What to produce: Could you reproduce every record below exactly, excluding all pictures?

Saved entries
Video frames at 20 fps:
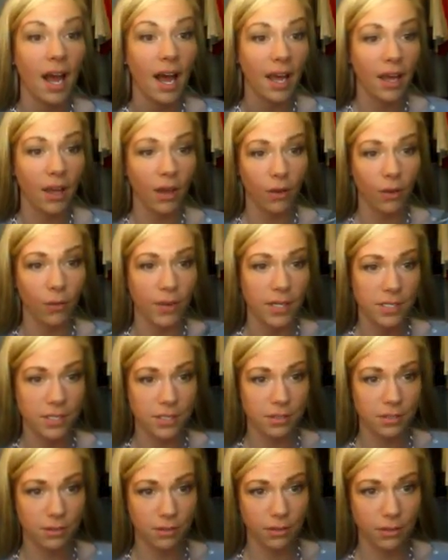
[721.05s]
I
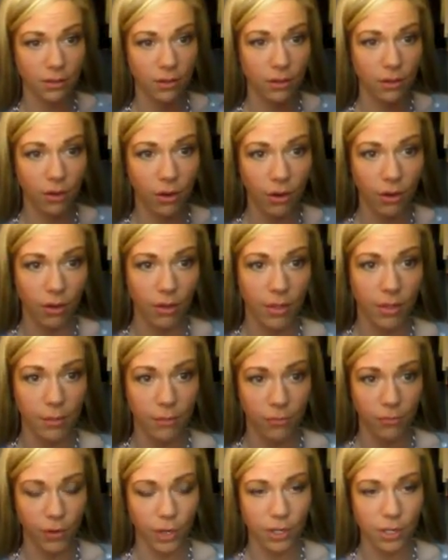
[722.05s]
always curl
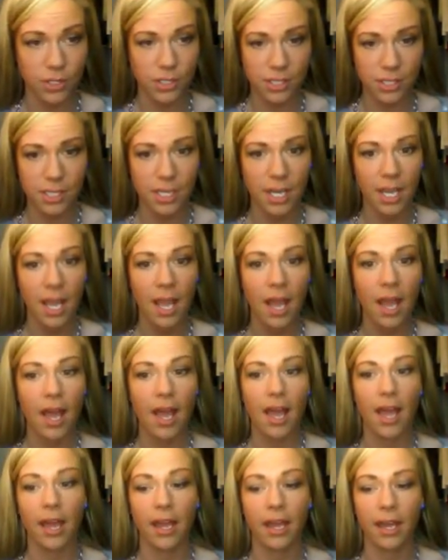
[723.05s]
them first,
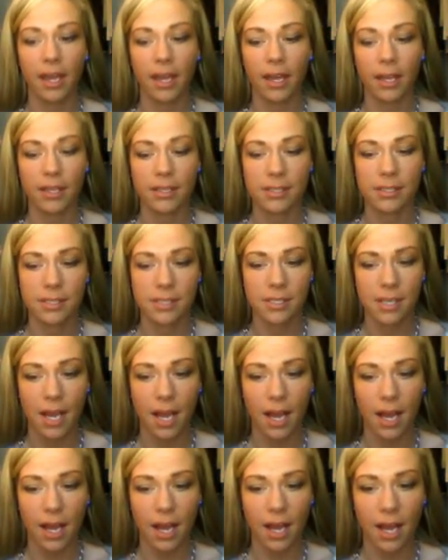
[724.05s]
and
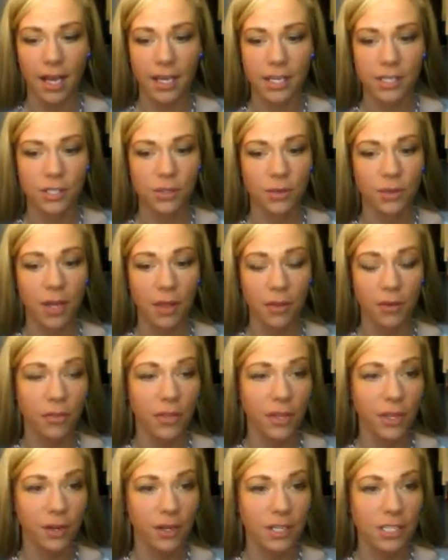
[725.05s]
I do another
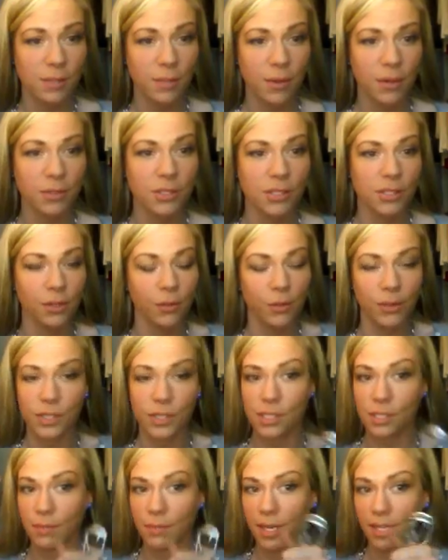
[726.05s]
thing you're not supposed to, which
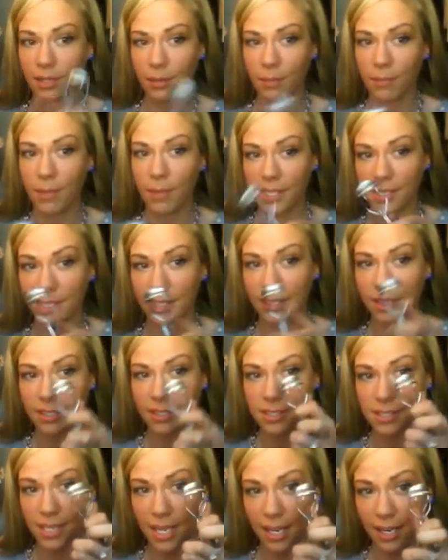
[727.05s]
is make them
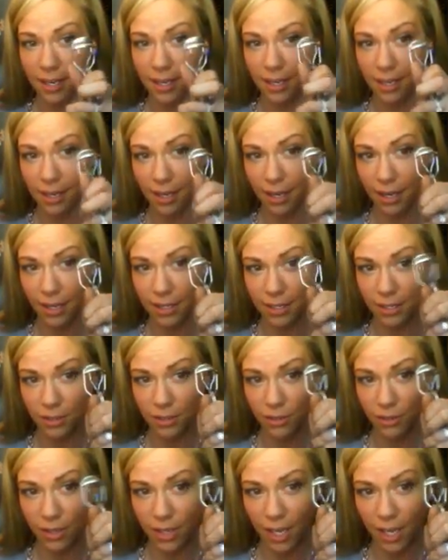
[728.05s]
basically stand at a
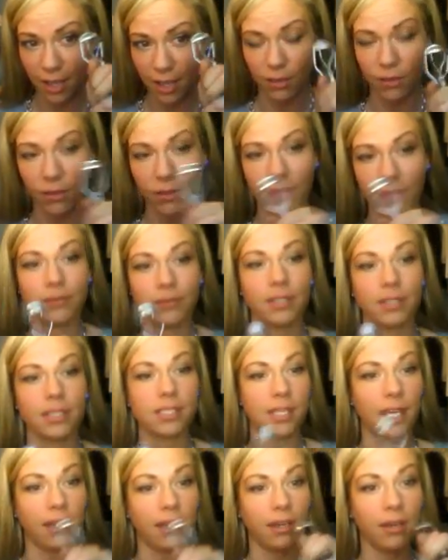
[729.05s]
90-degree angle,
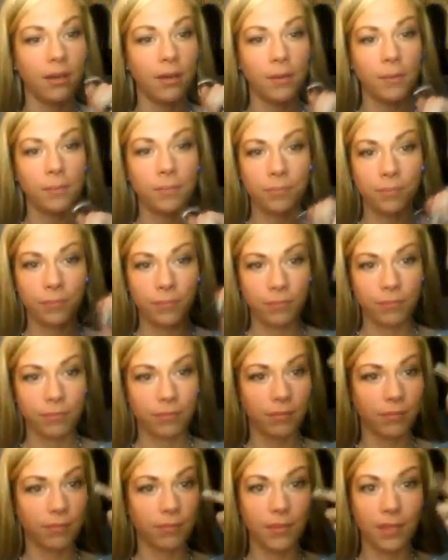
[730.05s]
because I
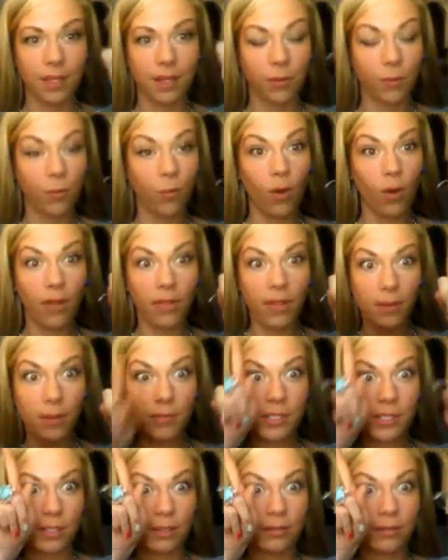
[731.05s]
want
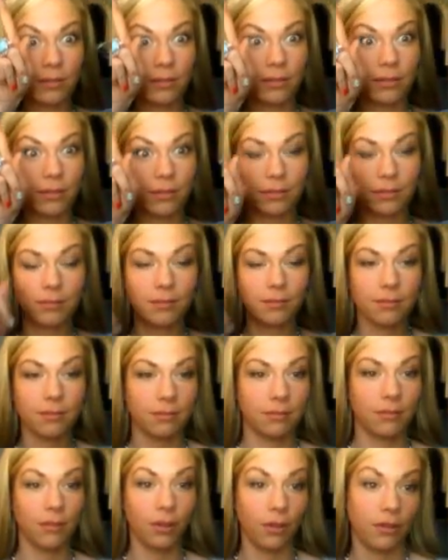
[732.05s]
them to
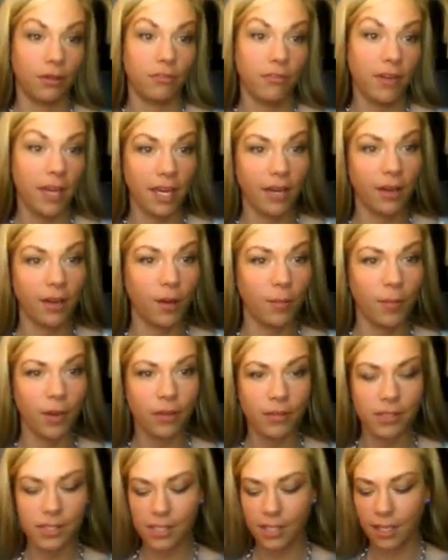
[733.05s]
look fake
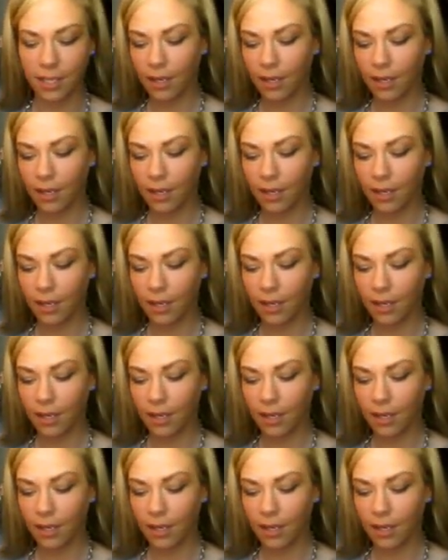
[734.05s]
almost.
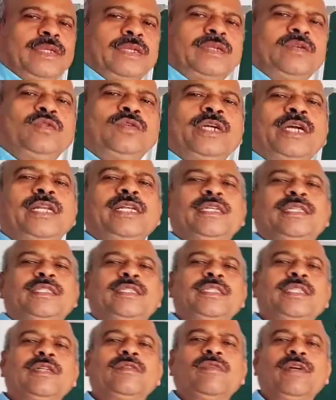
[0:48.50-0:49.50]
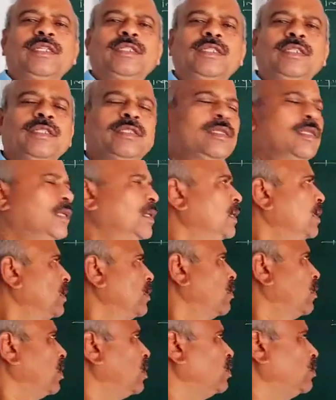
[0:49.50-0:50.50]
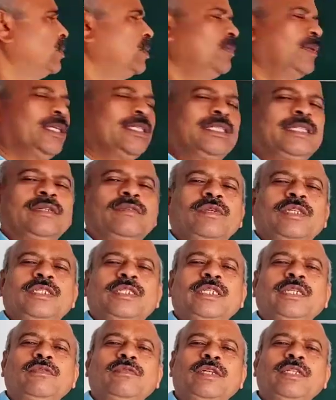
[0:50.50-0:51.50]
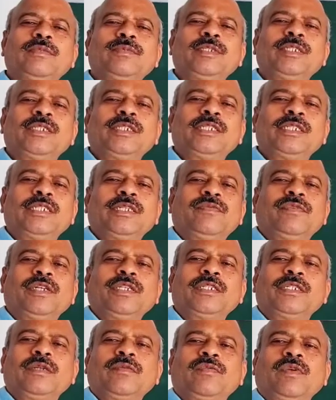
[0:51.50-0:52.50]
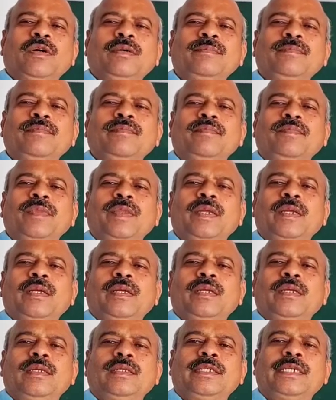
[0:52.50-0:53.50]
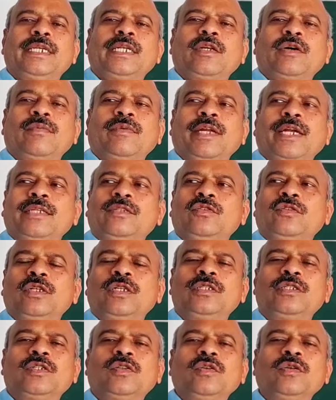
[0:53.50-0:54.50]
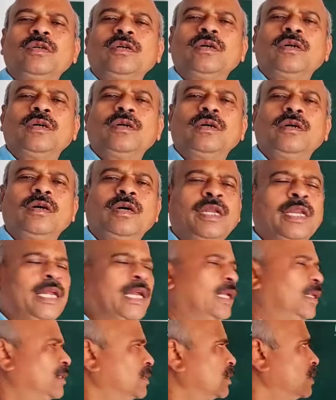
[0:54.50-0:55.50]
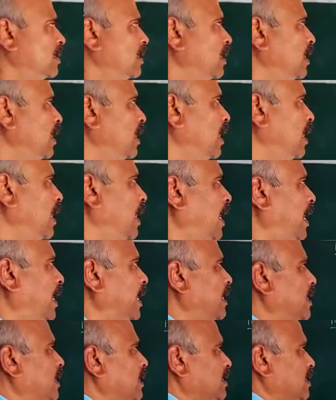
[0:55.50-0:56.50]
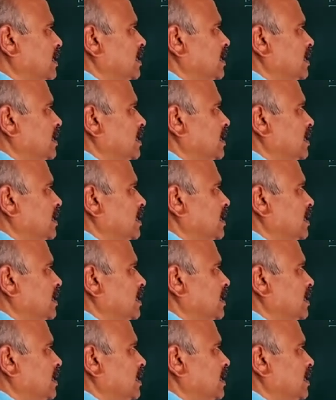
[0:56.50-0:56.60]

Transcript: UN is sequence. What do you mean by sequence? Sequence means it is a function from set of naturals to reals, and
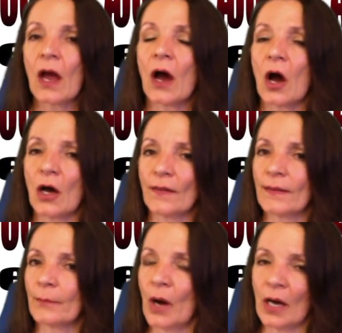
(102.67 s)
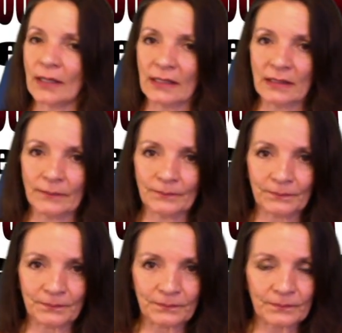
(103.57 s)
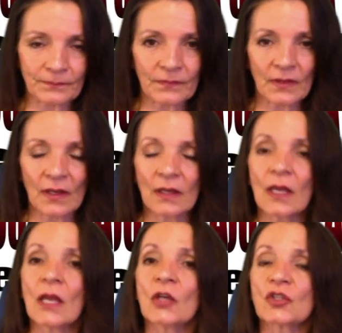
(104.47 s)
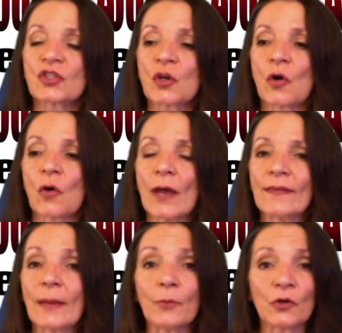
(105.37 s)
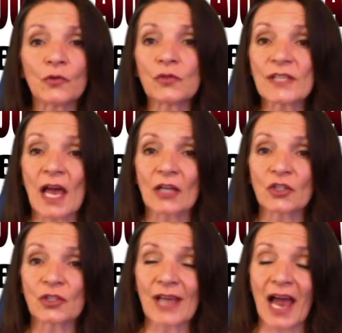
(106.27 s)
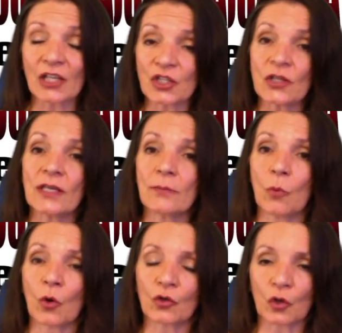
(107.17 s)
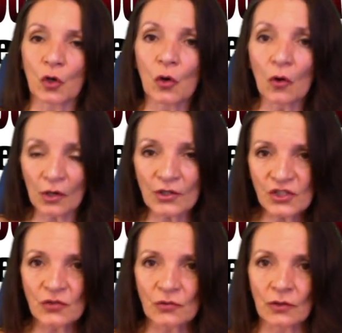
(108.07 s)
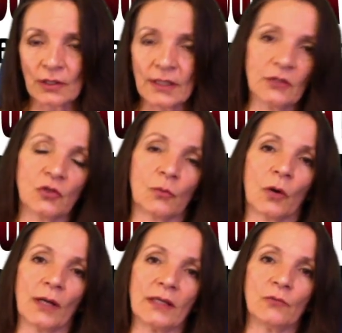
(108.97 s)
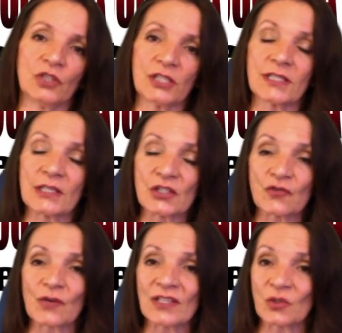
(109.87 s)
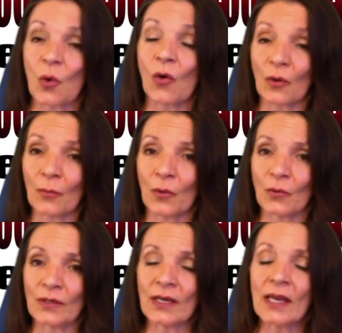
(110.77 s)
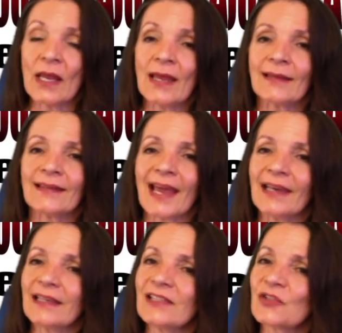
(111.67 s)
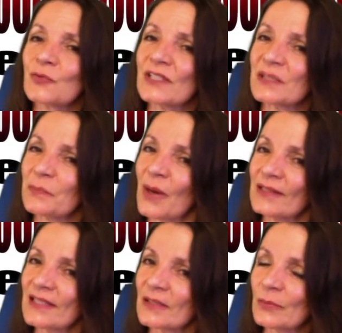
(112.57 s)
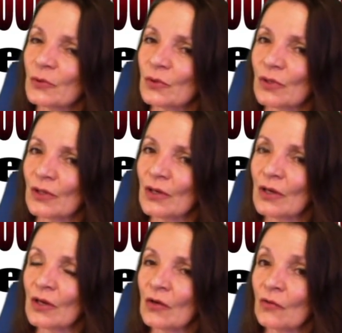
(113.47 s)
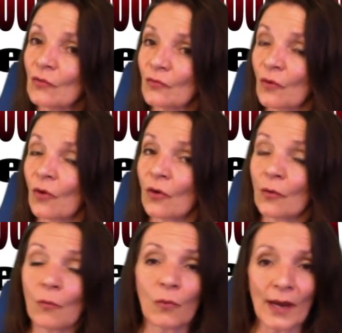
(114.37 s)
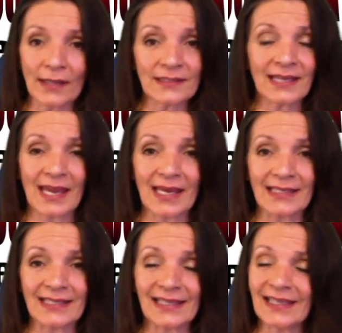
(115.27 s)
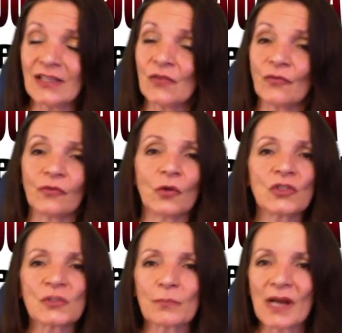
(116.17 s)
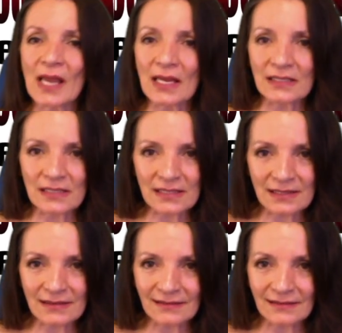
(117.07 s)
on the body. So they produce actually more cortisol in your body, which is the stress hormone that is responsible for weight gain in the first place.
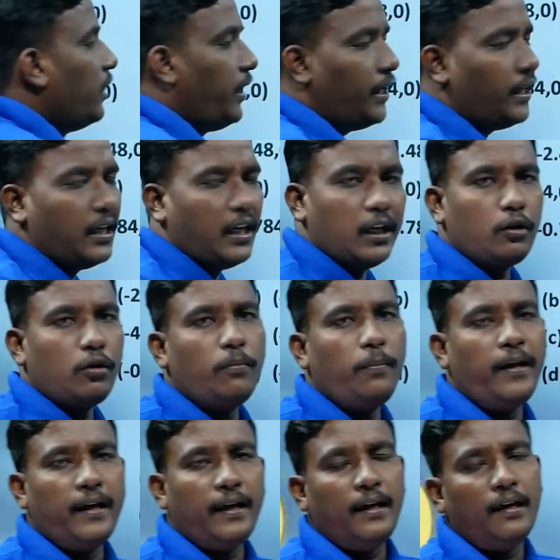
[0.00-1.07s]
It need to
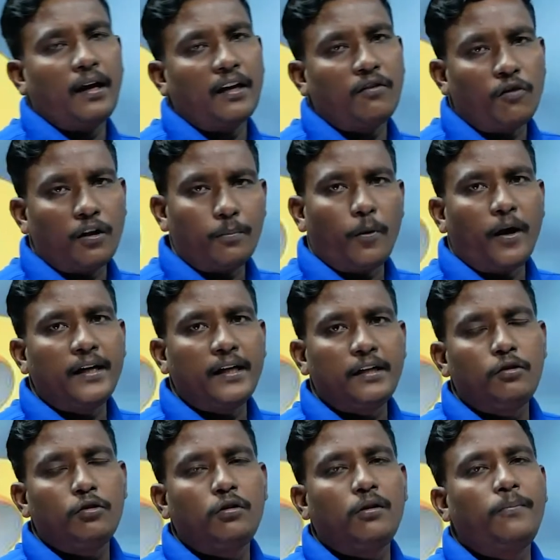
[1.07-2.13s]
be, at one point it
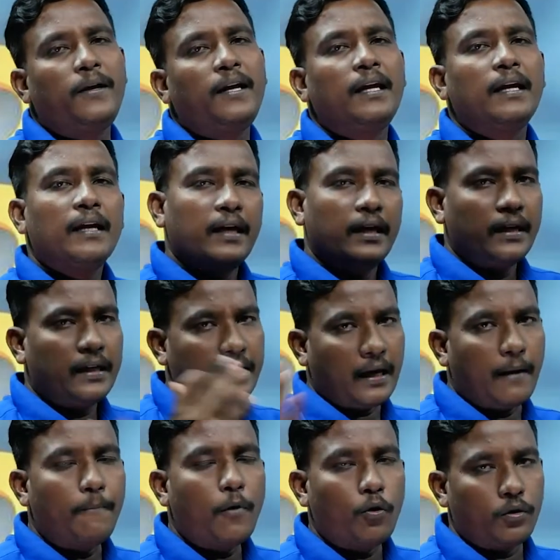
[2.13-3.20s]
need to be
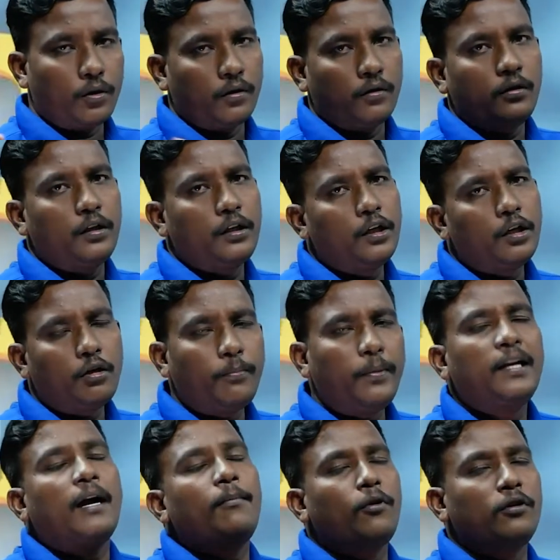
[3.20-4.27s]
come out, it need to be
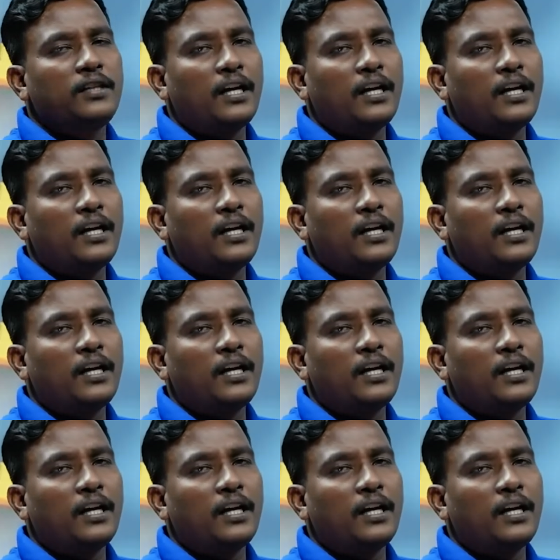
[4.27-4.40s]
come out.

Output for this exercise:
Video frames at 20 fps:
[721.05s]
I
[722.05s]
always curl
[723.05s]
them first,
[724.05s]
and
[725.05s]
I do another
[726.05s]
thing you're not supposed to, which
[727.05s]
is make them
[728.05s]
basically stand at a
[729.05s]
90-degree angle,
[730.05s]
because I
[731.05s]
want
[732.05s]
them to
[733.05s]
look fake
[734.05s]
almost.
[0:48.50-0:49.50]
[0:49.50-0:50.50]
[0:50.50-0:51.50]
[0:51.50-0:52.50]
[0:52.50-0:53.50]
[0:53.50-0:54.50]
[0:54.50-0:55.50]
[0:55.50-0:56.50]
[0:56.50-0:56.60]

Transcript: UN is sequence. What do you mean by sequence? Sequence means it is a function from set of naturals to reals, and
(102.67 s)
(103.57 s)
(104.47 s)
(105.37 s)
(106.27 s)
(107.17 s)
(108.07 s)
(108.97 s)
(109.87 s)
(110.77 s)
(111.67 s)
(112.57 s)
(113.47 s)
(114.37 s)
(115.27 s)
(116.17 s)
(117.07 s)
on the body. So they produce actually more cortisol in your body, which is the stress hormone that is responsible for weight gain in the first place.
[0.00-1.07s]
It need to
[1.07-2.13s]
be, at one point it
[2.13-3.20s]
need to be
[3.20-4.27s]
come out, it need to be
[4.27-4.40s]
come out.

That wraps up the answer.